I have a ton of USB wifi adapters but they all suck LOL. I even got one with a big antenna and it was terribad, i had to return it. dropping out all the time. The little "Foktek" (seriously is called that) adapter i have is pants for heavy use too . can you recommend one for heavy use/ online gaming? thx



OneMoar said:


> need to set as an Access Point and configure it as a bridge in the Wireless section(there's a tab in there to set it up as a Bridge
> 
> Choose 'AP-Client only' within that 'Bridge' tab.
> 
> ...


seems complicated honestly  i do have a ton of ethernet cables but i can't run them downstairs as my mum trips over them, and she doesn't really want them bolted to the walls. I tried this before, it is ideal solution but it's her house so i gotta respect that. Well actually, our house doesn't have Ethernet in the walls (2014 build wtf) and we part-rent (shared ownership) we are not allowed to do big modifications to the house ,for example installing a wire in the walls. :/

I should probably just get a bigger, atx motherboard. I Wanted to get a Noctua 14 or 15 cooler and with the bigger board i oculd have the wifi card somewhere else so it would all fit. (I have sound card too).

just curious why it was rock solid in windows 7 but wont work in 10. Honestly i used Network bridge for 7 months of online gaming no issues, off a laptop. :s

thanks for the help guys. so at this point is either WAP, a decent usb adapter or new mobo. Btw this is for when i upgrade my heatsink. Then i can use the 5g wifi card in another PC.


----------



## hat (Mar 9, 2019)

You can also get a big ass roll of ethernet cable. $50 gets you 500 feet of the stuff. As a bonus, when making your own cable, you can run through walls and stuff with a much smaller hole than you would need to run a pre-made cable, given the size of the rj45 head. $50 doesn't quite cover the whole cost, though... you'll need rj45 heads and a crimping tool if you've never made one before.

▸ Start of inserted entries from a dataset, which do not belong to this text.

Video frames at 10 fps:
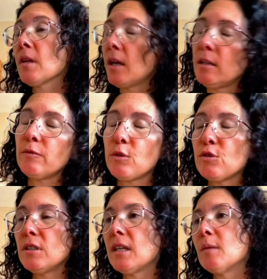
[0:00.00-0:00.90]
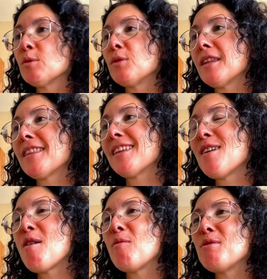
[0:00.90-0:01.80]
And of course, it comes with
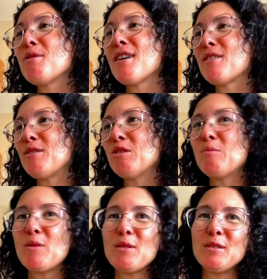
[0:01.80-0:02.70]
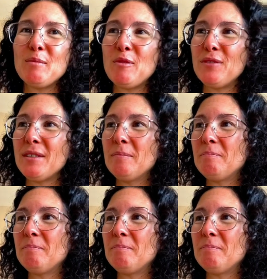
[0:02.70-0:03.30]
Oracle support on top of it.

If you can't run ethernet, though, then yeah, your only solutions are powerline adapters or WiFi. In your case, getting a wireless access point would probably be the best solution. You should be able to connect to the router wirelessly with the access point, the connect the access point to the switch. Alternatively, just connect powerline to the switch, and forget WiFi. You might just have crappy powerline adapters. Better ones... might work better, heh.


----------



## ArbitraryAffection (Mar 9, 2019)

hat said:


> You can also get a big ass roll of ethernet cable. $50 gets you 500 feet of the stuff. As a bonus, when making your own cable, you can run through walls and stuff with a much smaller hole than you would need to run a pre-made cable, given the size of the rj45 head. $50 doesn't quite cover the whole cost, though... you'll need rj45 heads and a crimping tool if you've never made one before.
> 
> If you can't run ethernet, though, then yeah, your only solutions are powerline adapters or WiFi. In your case, getting a wireless access point would probably be the best solution. You should be able to connect to the router wirelessly with the access point, the connect the access point to the switch. Alternatively, just connect powerline to the switch, and forget WiFi. You might just have crappy powerline adapters. Better ones... might work better, heh.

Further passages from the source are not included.